Sapient’s recruitment team found that new recruits who went through the boot camp could hit the ground running at near 100% field-ready alignment, whereas before the orientation process was introduced, they had normally needed a frustrating six-month ramp-up period.
People are exceptionally positive, receptive, and willing to learn in this phase. So be careful about the kind of induction program you put in front of your “hatchlings.” Dumping a 200-page binder of company policies on their desks is probably not sending the right message.
Growing People Through Coaching
As Google’s people analytics team discovered, one-on-one coaching is the No. 1 factor linked to great management. The best framework for coaching is Ken Blanchard and Paul Hersey’s concept of situational leadership. It guides leaders on how to mix the right amount of direction and support, depending on the competency and confidence of the person being coached.
Based on this model, managers can move employees through a development cycle that reduces the step-by-step need for direction and support until a task can be fully delegated.
As with any tool, this model requires a rhythm of use to make it effective. This is where regularly scheduled one-on-one coaching conversations are helpful and can replace the dreaded quarterly or annual performance reviews. Set a specific day each week or month to touch base, and stick to it. Frequent canceling sends a message that it’s not important. If it is monthly, an hour is appropriate; if it’s weekly, then budget 20–30 minutes.

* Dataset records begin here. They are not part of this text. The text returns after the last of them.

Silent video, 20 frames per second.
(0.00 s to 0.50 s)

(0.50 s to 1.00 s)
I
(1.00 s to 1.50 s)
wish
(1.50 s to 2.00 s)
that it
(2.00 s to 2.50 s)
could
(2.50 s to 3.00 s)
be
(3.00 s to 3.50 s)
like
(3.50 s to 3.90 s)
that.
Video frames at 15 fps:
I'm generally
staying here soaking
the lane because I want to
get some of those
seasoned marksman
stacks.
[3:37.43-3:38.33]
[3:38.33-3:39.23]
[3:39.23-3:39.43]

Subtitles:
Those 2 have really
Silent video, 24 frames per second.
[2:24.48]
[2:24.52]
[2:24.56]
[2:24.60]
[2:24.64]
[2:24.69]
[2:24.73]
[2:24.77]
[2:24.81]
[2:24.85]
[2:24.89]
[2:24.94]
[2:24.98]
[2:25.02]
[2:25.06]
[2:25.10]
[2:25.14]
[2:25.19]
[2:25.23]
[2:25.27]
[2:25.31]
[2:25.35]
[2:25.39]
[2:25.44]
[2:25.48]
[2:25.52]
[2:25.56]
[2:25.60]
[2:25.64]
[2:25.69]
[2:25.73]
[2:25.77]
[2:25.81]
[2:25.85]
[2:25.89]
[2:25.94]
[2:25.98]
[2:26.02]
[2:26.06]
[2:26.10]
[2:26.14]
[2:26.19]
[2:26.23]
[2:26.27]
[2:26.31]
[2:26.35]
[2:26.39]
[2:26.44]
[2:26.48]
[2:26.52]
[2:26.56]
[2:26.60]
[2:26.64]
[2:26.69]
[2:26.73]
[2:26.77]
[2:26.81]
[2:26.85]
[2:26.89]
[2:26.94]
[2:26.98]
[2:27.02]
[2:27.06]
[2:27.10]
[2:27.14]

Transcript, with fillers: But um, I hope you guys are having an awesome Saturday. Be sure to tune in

Use these conversations to review individual key performance indicators and priorities. Recognize good performance, analyze underperformance, and discuss activities needed to get back on track. Ask questions to put the focus on the process rather than lamenting results. Also give feedback on adherence to core values and, if necessary, develop strategies to correct behavior. Don’t hold back; timely feedback is the most effective. It is easier to digest and prevents the formation of bad habits.
In order to grow people, you must expose them to different experiences. Regularly modify an employee’s tasks and responsibilities to present new challenges. This is how experience-learning happens, especially when these challenges allow people to play to their strengths. Regularly question each employee’s task list in your coaching conversations and search for opportunities to refocus activities on areas that the person is naturally drawn to but that, at the same time, represent a challenge.
Frame these development conversations by sharing your view about where the markets, industry, and company are heading and how your employee’s plans, aspirations, and dreams fit into this bigger picture.
In his book, “The Weekly Coaching Conversation,” Brian Souza notes, “Great coaches consistently get the most out of their people because they consistently put the most into their people.” Managing people is difficult because people are complex. In today’s high-pressure environments, it is very easy to get caught up in the fight for results and to forget about the complex human beings who are needed to produce them. That’s why it is good to remind ourselves that in business and in life, the journey, not the destination, is the reward. To quote Souza, as he beautifully describes the deeper purpose of coaching: “When all is said and done and we’ve completed this journey we call life, what will matter most is not what we have achieved — but rather, who we have become.”